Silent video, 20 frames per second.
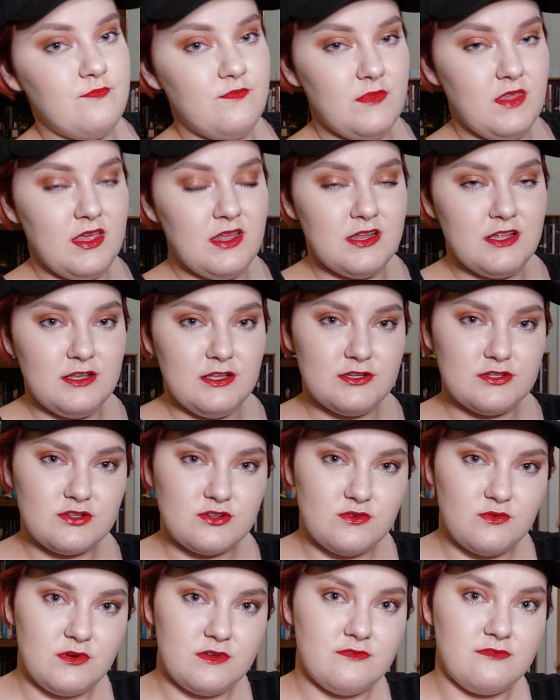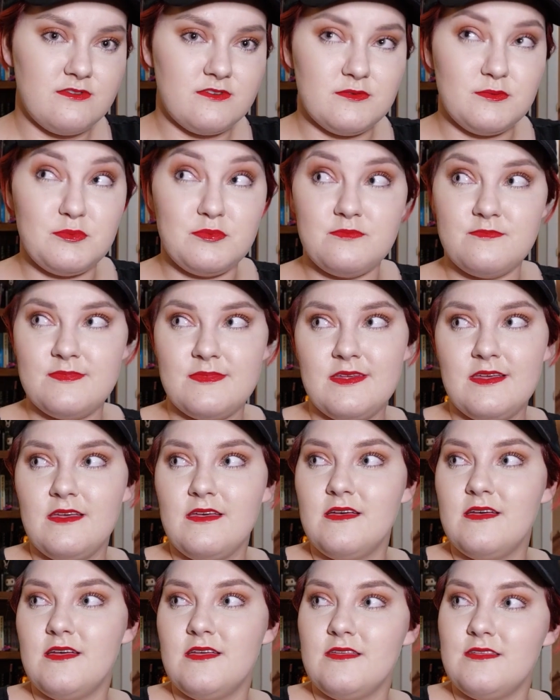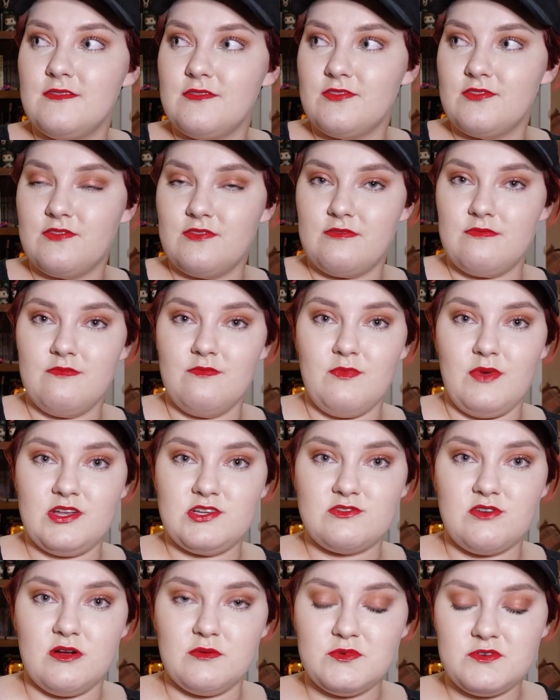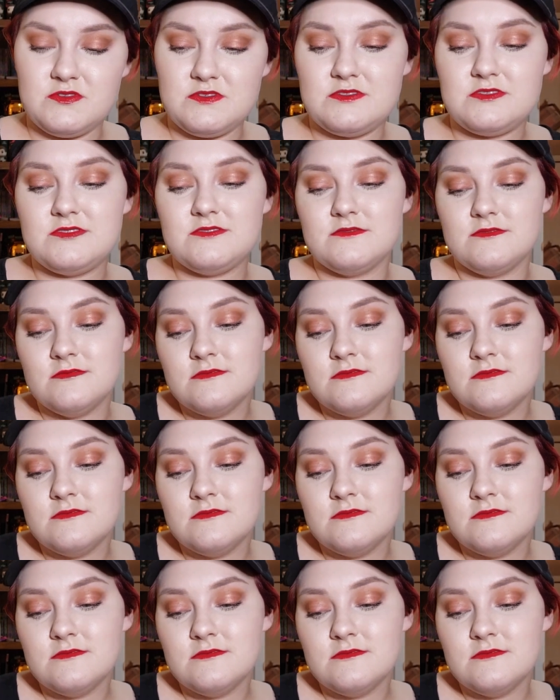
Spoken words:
an additional one for my troubles,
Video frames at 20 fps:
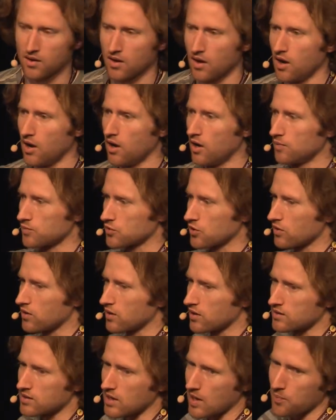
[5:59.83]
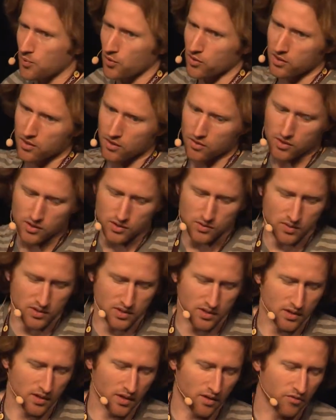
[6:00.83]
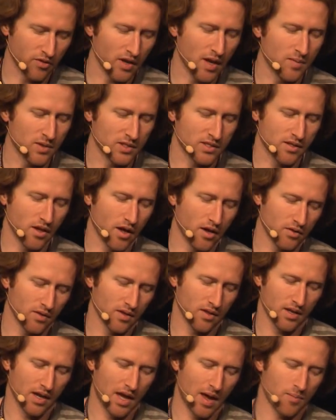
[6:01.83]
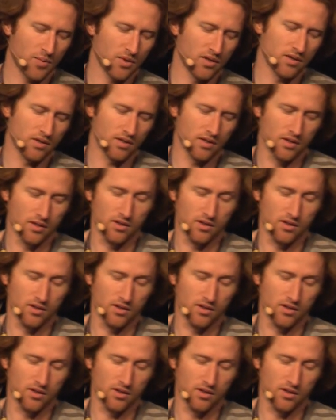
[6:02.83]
So the example here, this was a famous lottery that happened in the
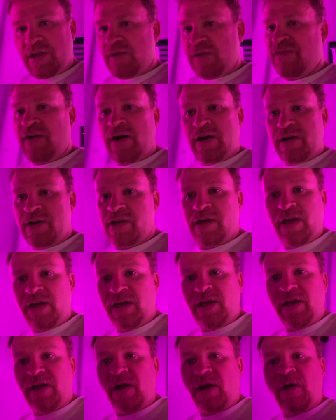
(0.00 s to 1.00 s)
the
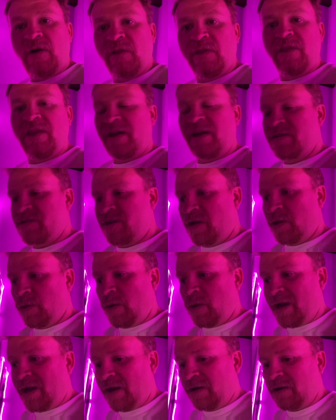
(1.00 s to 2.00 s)
functioning and all the things all the
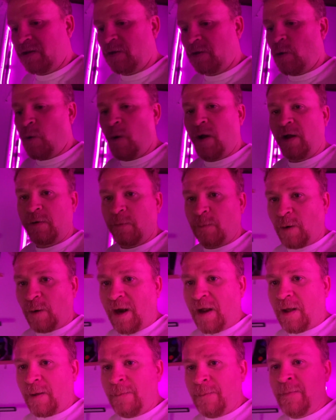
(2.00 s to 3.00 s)
way down to the quantum
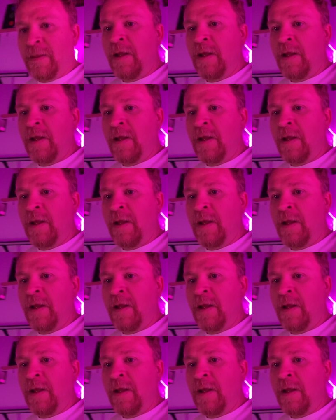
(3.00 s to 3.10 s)
realm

TASK REQUIREMENTS:
Write out the whole listing exactly, with no pictures.

TASK OUTPUT:
Silent video, 20 frames per second.
Spoken words:
an additional one for my troubles,
Video frames at 20 fps:
[5:59.83]
[6:00.83]
[6:01.83]
[6:02.83]
So the example here, this was a famous lottery that happened in the
(0.00 s to 1.00 s)
the
(1.00 s to 2.00 s)
functioning and all the things all the
(2.00 s to 3.00 s)
way down to the quantum
(3.00 s to 3.10 s)
realm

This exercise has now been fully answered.